COMP18112 26 VoIP 17/2/2013
8. RTP introduces sequence numbers, time-stamp & other info into the UPD payload, but is still not ‘reliable’.
9. IP, UDP and RTP are all ‘fire and forget’ protocols. 10. RTP & RTCP are useful for conveying real time data in QoS applications such as VoIP. 11. Any of these protocols may be used over Virtual Circuits to gain benefits of improved QoS. 12. Interactive VoIP requires regular transmission of packets with ‘round trip’ latency limits. 13. ‘End to end’ delay not easily measurable and not needed as only ‘round trip’ delay is
discernable. 14. SIP is widely used for setting up maintaining & ending calls. 15. TCP is appropriate for the client-server SIP messages, whereas fire & forget protocols RTP
and RTCP are appropriate for the peer-to-peer real time voice streams. 16. There are no QoS guarantees with RTP and RTCP: jitter causes late packets to appear lost
and bit-errors may damage packets. 17. VoWLAN or VoWiFi works in principle but is less efficient than VoIP over wired links. 18. Wired & wireless networks have different QoS. 19. Packet loss concealment (PLC) is used to provide correct sounding speech packets when
the real packets are lost, or too late to be used. 20. Intserve & diffserve are network mechanisms for improving QoS to some users. 21. Many fundamental issues are illustrated by VoIP.

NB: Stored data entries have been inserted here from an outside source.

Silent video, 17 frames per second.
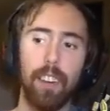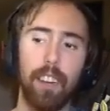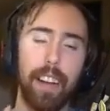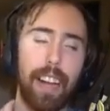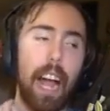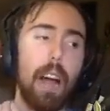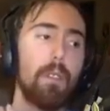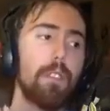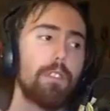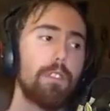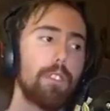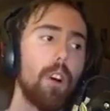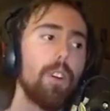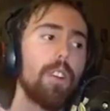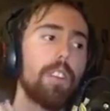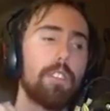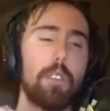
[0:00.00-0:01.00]
Like, nice. I was
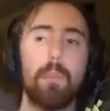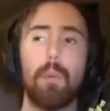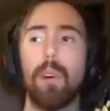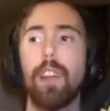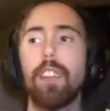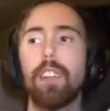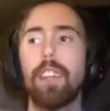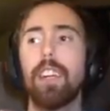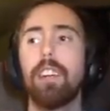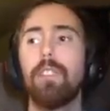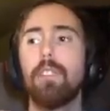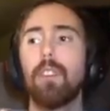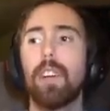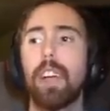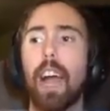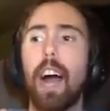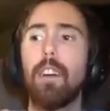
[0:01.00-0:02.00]
so disappointed they didn't
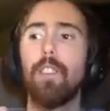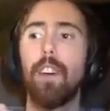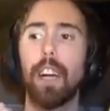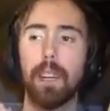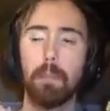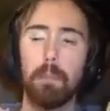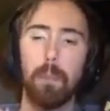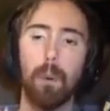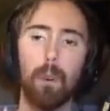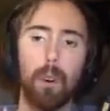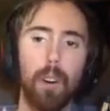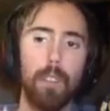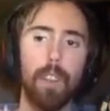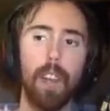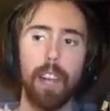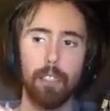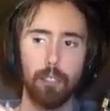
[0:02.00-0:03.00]
really have, like, more
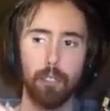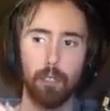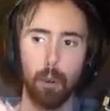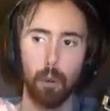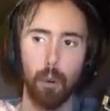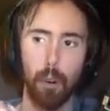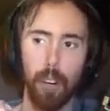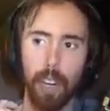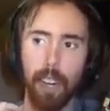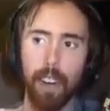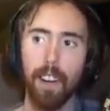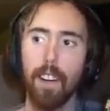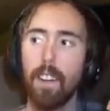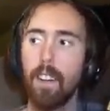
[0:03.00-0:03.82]
of that story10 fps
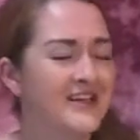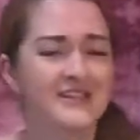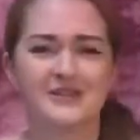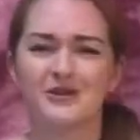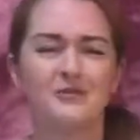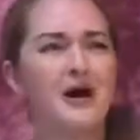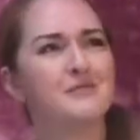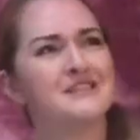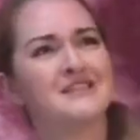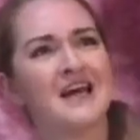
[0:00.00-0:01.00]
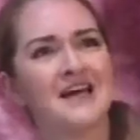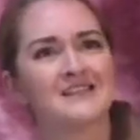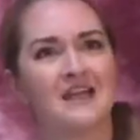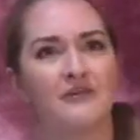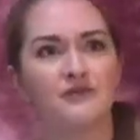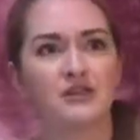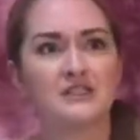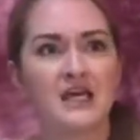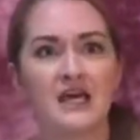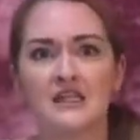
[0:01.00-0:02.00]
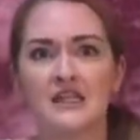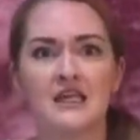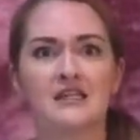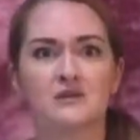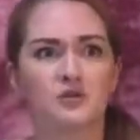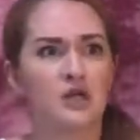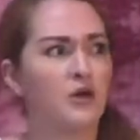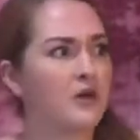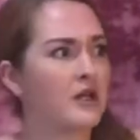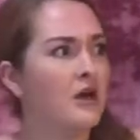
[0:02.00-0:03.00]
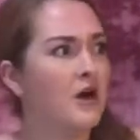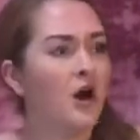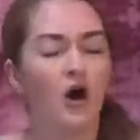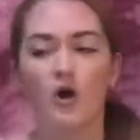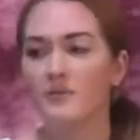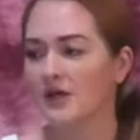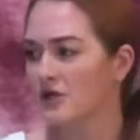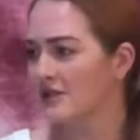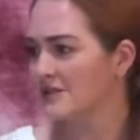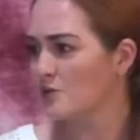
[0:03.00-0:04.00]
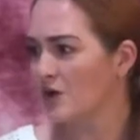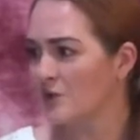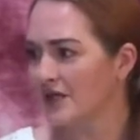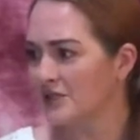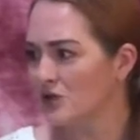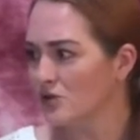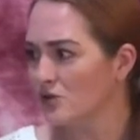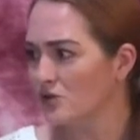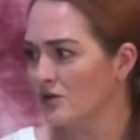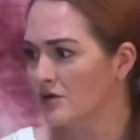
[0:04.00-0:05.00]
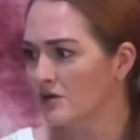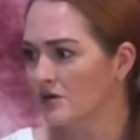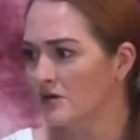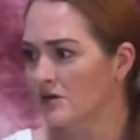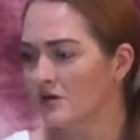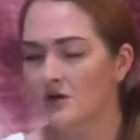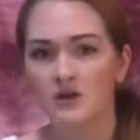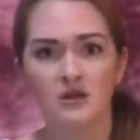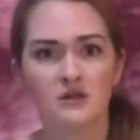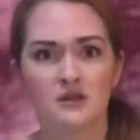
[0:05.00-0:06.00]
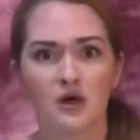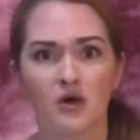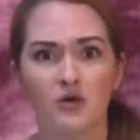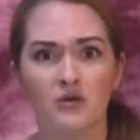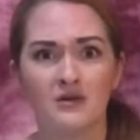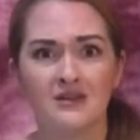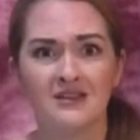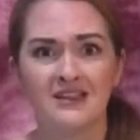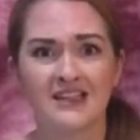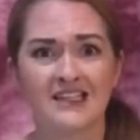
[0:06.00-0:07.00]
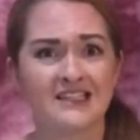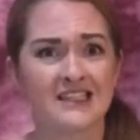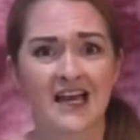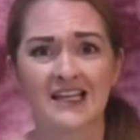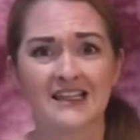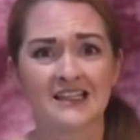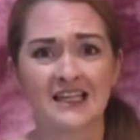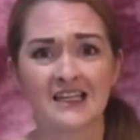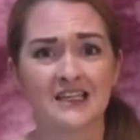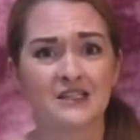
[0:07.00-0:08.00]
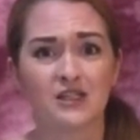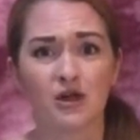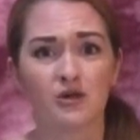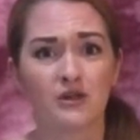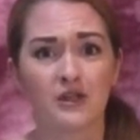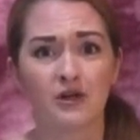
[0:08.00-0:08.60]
So the moms and dads left for the day, and the kids were going, oh my goodness, what do I do? So they decided that they needed to go to Little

42. Problems & discussion points 1. Since IP was designed primarily for data why is it now being used for VoIP? 2. Why is VoIP telephony more demanding than streaming audio as used for sound clips and Internet radio. 3. What are the advantages & disadvantages of employing speech bit-rate compression in (i) VoIP over wired links and (ii)VoIP over WiFi? 4. Why are mobile VoIP over WiFi devices traditionally power inefficient? 5. Two mobile VoIP devices with different speech sampling rates, 8000 & 8010 Hz, are communicating 20ms (G711) packets over a WLAN. How could you avoid the accumulation of delay and distortion due to buffer under-flows and over-flows. 6. Can VoIP and data co-exist on a WLAN? What problems can occur & what solutions have been proposed? 7. Why can’t the time-stamp within RTP packets be used to estimate one-way delay? 8. Explain why it would be difficult to have a precisely synchronized measure of exact time across all components of a distributed system. Why can’t we just listen to the ‘pips’ on the one-oclock news on the radio and all set our computer clocks at that point in time? 9. While thinking about the ‘pips’, if you have a DAB radio why are they always a little late? 10. Is it true that IP address are global, MAC (Phy) addresses are local and PORT numbers (addresses) identify applications? [Answer yes] 11. How is connectivity achieved at network layer? 12. How is connectivity achieved at transport layer? 13. Why do we need both a transport & a network layer? 14. How will (a) TCP (b) UDP deal with duplicated packets? 15. Why does each IP packet have a ‘time to live’? 16. Since routers change IP headers, does the checksum have to change? 17. Can you relate the ‘two army’ problem to a different scenario? 18. Add an 8-bit check-sum to: 11101010 11010001 10000001
COMP18112 27 VoIP 17/2/2013
19. An end-to-end VoIP over wi-fi system uses 50 ms G711 speech frames with zero stuffing PLC. It delivers intelligible but fairly poor quality speech, with round trip delay of 200 ms and frequently crashes due to network congestion. How could you improve its performance? What steps would be appropriate if it were a wired link? 20. Devise a method for avoiding buffer overflow or underflow when two users, Alvaro and Barry, are communicating speech samples over a perfect link but their independent ‘sound card’ clocks produce sampling rates of 7999 Hz and 8001Hz respectively, instead of 8 kHz. 21. What problems occur when the buffers are (a) too small and (b) too large. 22. What size of buffer would you consider to be about right? 23. What would happen if Alvaro’s buffer were bigger than Barry’s?